The vision of embedded intelligence, that computing should be indistinguishable from everyday objects. Introduction of activity recognition. The categories and hierarchy of activity contexts. The ethical topic in artificial intelligence.

Location awareness is the fundemental context in embedded intelligence, including topics from localization to locomotion tracking. We will introduce the basic localization principles, satellite locationing systems, indoor localization techniques, and location context models.

Activity and gesture recognition using IMUs. Introducing machine learning workflow, time signal processing, frequency analysis with fast fourier transform and wavelet transform, and result presentation with confusion matrix.

Ambient activity recognition with multiple environment sensors. Introducing sensor fusion, classifier basics, overfitting and spotting.

Monitoring physiological signals with embedded sensing systems. Indepth look at using surface pressure mechanomyography to detect various muscle activity patterns, including introduction to dynamic time warping.

Introduction to neural networks and deep learning in the context of activity recognition. Explains dense and CNN layers.

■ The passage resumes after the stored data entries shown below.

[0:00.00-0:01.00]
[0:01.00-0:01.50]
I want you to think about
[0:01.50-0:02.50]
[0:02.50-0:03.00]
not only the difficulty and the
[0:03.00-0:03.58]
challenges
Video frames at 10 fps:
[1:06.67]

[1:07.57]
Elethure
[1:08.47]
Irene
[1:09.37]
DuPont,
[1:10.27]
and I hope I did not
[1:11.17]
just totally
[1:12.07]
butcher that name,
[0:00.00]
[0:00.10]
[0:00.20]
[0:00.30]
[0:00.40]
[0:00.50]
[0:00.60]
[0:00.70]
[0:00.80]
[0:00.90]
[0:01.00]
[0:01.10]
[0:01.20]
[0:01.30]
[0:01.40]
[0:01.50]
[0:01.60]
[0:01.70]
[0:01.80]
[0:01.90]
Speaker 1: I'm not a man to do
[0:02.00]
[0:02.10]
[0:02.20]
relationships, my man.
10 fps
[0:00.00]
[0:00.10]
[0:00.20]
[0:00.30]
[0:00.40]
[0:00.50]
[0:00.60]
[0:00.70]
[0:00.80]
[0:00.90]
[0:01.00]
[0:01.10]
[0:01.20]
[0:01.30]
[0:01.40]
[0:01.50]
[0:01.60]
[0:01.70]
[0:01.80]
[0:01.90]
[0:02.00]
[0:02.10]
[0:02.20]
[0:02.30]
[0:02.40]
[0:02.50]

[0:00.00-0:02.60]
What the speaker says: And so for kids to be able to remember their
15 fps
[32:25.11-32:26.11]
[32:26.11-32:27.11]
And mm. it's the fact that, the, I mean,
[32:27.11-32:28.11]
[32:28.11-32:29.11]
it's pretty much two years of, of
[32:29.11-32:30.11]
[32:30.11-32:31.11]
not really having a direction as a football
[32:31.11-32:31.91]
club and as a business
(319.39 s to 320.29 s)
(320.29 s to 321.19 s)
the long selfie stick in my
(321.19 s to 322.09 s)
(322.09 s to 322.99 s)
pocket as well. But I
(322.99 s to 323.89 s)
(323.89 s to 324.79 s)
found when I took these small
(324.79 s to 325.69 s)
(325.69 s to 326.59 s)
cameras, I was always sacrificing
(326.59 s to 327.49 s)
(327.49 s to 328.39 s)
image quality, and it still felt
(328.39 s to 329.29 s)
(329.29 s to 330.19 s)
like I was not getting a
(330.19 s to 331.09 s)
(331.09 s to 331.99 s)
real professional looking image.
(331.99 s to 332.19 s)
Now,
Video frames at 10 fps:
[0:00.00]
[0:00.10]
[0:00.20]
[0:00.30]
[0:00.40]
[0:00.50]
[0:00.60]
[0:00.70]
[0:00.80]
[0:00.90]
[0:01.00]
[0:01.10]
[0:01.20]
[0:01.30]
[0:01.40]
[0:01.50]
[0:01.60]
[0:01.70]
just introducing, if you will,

Further discussion on sensor fusion and neural networks with the RBK dataset study.

Knowledge domain transfer utilizes part of models trained with other knowledge to detect different domains. Further introduction on RNN units. Examples with image networks in pressure mapping imagery recognition, and time series recognition with spectrogram.

Affective computing and psycho-informatics. Examples of bipolar detection using smartphone methods, expression and cognitive load detection using Expressure, and affective touch for robot skin.

Optimize the computing and power efficiency for embedded sensing and activity recognition systems. Detailed analysis on feature selection and reduction using PCA, LDA and NCA methods.